El alcalde con sus detenciones y acciones, de aparente generosidad, se va enriqueciendo. Sucede así cuando invita a un grupo de la población que instale, gratuitamente, sus casas en los linderos del panteón para ponerse a salvo de las inundaciones. Y como es un pueblo que carece de funcionarios que hagan cumplir la ley, el alcalde va designándolos acorde a sus ambiciones y necesidades. Así determina que él es el dueño de los terrenos que concedió a los damnificados, y el municipio debe pagarle. También propicia que Montero lo corrompa, y accede a que lo trasladen por barco en la noche para evitar que la gente se arremoline cuando lo saquen de la prisión.
El alcalde empieza a sufrir un insomnio permanente porque el toque de queda lo obliga a acompañar a las cuadrillas que hacen guardias nocturnas, apercibidos de armas nuevas, bajo interminables aguaceros.
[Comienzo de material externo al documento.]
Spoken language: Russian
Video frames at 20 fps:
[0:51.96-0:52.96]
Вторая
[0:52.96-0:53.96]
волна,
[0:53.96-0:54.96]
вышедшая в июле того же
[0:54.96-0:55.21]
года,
Sus esfuerzos se ven coronados cuando una mañana detienen a Pepe Amador mientras repartía propaganda clandestina, la cual anima al pueblo a formar parte de las guerrillas. El alcalde ordena a sus esbirros torturar al joven de 20 años. Lo asesinan y el alcalde decide sepultarlo clandestinamente. A la madre le dice que el muchacho escapó. Así, el pueblo ha regresado a la normalidad: a la violencia, al atropello de las autoridades y a la guerrilla. Un año había durado la tensa paz.
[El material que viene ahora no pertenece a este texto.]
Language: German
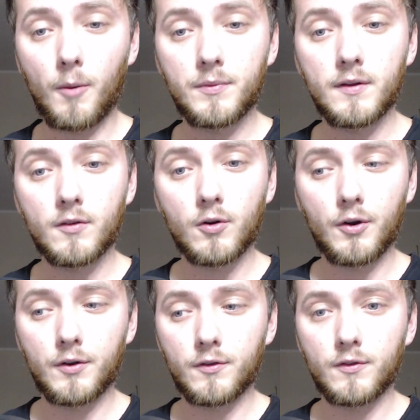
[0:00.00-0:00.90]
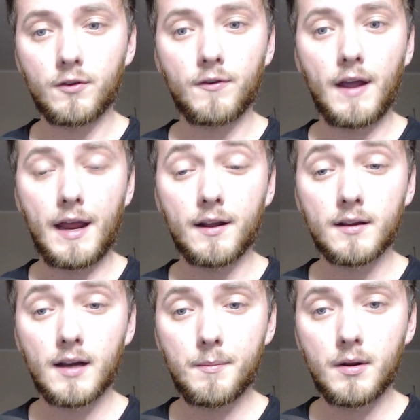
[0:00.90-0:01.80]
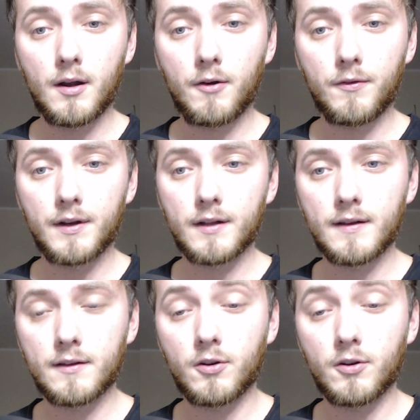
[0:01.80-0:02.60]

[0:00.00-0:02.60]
ob diese Leute sich verändert haben im Laufe der Zeit,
La Mala hora se publicó en 1962; ese mismo año obtuvo el Premio de Novela Esso de Novela Colombiana, donde ganó tres mil dólares. García Márquez la escribió mientras trabajaba como corresponsal en Europa del diario colombiano El Espectador. Fue rescrita en 1956, en París, durante un exilio voluntario del autor, quien contaba con escasos recursos. En 1966, fue publicada en México por Editorial Era. El autor considera que es la primera edición porque en la anterior un corrector de estilo español le almidonó el estilo, “en nombre de la pureza del lenguaje. En esta ocasión, a su vez, el autor se ha permitido restituir las incorrecciones idiomáticas y las barbaridades estilísticas, en nombre de su soberana y arbitraria voluntad”.
La mala hora es una novela fallida porque la intriga pudo haberse resuelto en un relato o un cuento. Parece que el autor ya no quiso llevar más adelante la narración porque ya no daba para más. Y la resolvió de cualquier manera ni siquiera con final abierto, como cuando se apaga súbitamente la proyección de una película. Va decayendo el interés de la historia; ya no hay más muertos por los pasquines ni nunca se sabe quién los puso. No se comprende para qué nos enteramos de tantas vidas y minucias si no se anudan al final. Por supuesto, vemos que la ambición enloquece al alcalde y se convierte en un sátrapa enfermo de poder. Por ello, de haberse escrito un relato o un cuento, el autor se hubiese ahorrado la creación de personajes tangenciales para centrarse en los principales: cura, alcalde, juez, médico y peluquero. Lo incuestionable de la novela es que ya se vislumbra la poderosa prosa narrativa de García Márquez a 10 años de iniciar su obra cumbre.